Spike: Race condition in ProcessScanResultPolicyWorker
There is a race condition in the ProcessScanResultPolicyWorker
. See #383235 (closed) for details on the condition.
In !110020 (merged) we have attempted to mitigate the condition by locking on (project, policy_configuration)
combinations. This has failed for the following reason.
If a project in a group hierarchy is targeted by multiple security configurations, multiple workers can execute concurrently for the same project, e.g. (project, policy_config_1)
, (project, policy_config_2)
etc.
When ProcessScanResultPolicyWorker
executes, the following happens then in different transactions:
- all existing approval project/merge request rules are deleted for the project (ScanResultPolicy#delete_scan_finding_rules_for_project)

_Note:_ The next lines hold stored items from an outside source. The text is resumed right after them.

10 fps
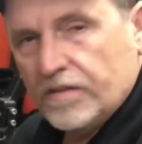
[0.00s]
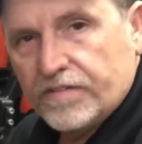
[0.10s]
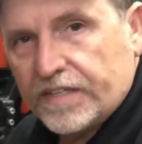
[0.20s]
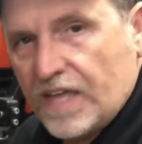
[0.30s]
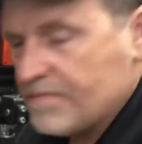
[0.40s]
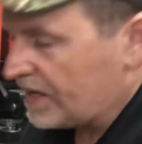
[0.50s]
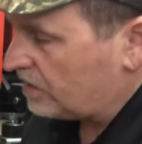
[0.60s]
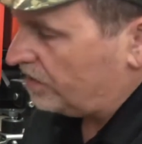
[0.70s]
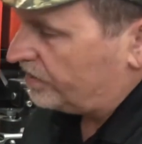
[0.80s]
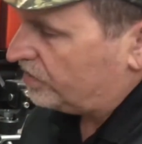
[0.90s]
Set that
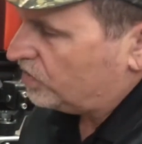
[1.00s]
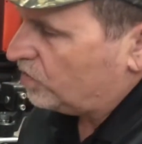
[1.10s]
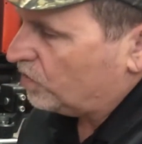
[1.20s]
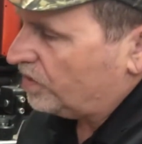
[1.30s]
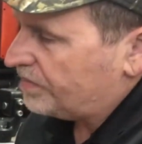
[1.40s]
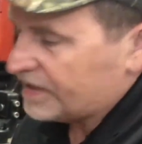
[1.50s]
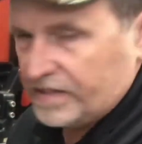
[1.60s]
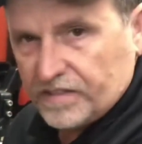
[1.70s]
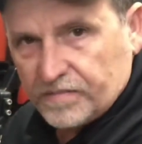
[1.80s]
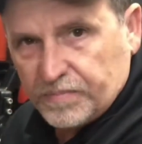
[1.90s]
back on there. Don't worry about
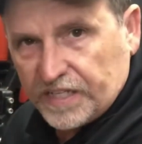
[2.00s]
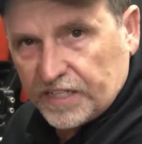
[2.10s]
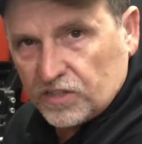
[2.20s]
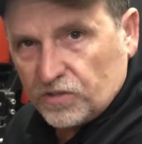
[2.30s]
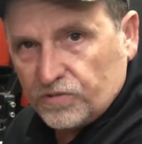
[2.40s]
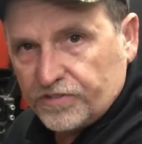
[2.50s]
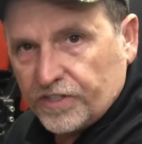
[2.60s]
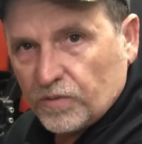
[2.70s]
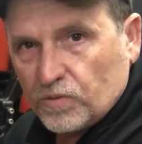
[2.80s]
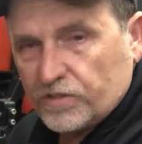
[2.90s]
this being loose
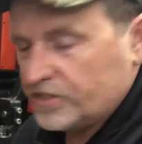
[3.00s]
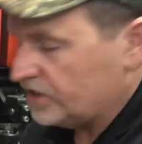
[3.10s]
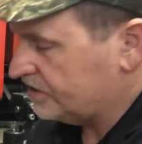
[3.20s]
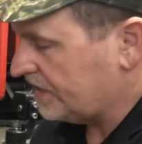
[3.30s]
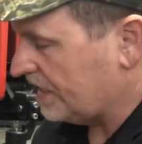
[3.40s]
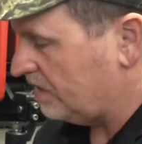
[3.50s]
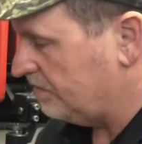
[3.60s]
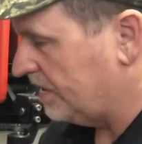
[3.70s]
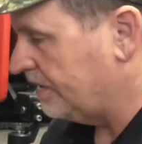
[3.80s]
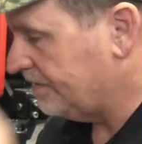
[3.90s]
here. We'll adjust that in a
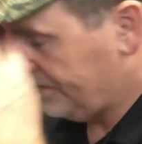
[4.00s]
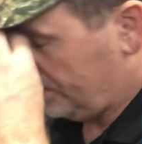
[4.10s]
minute.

- new project approval rules are created
- for every open MR in the project, merge request approval rules are created from the project rules
In step (3) we use AR's first_or_initialize to update existing merge request approval rules. In one transaction this succeeds, but another transaction does not see the already existing rule and instead tries to recreate it, which leads to ActiveRecord::RecordInvalid
.
If we locked on project instead of on (project, policy_configuration) combinations, we would need to increase the lock acquisition timeout. This would in turn increase the average worker duration. As the worker already has a rather high duration, both would increase by a lot.
The outcome of this spike should be a recommendation for removing the race condition.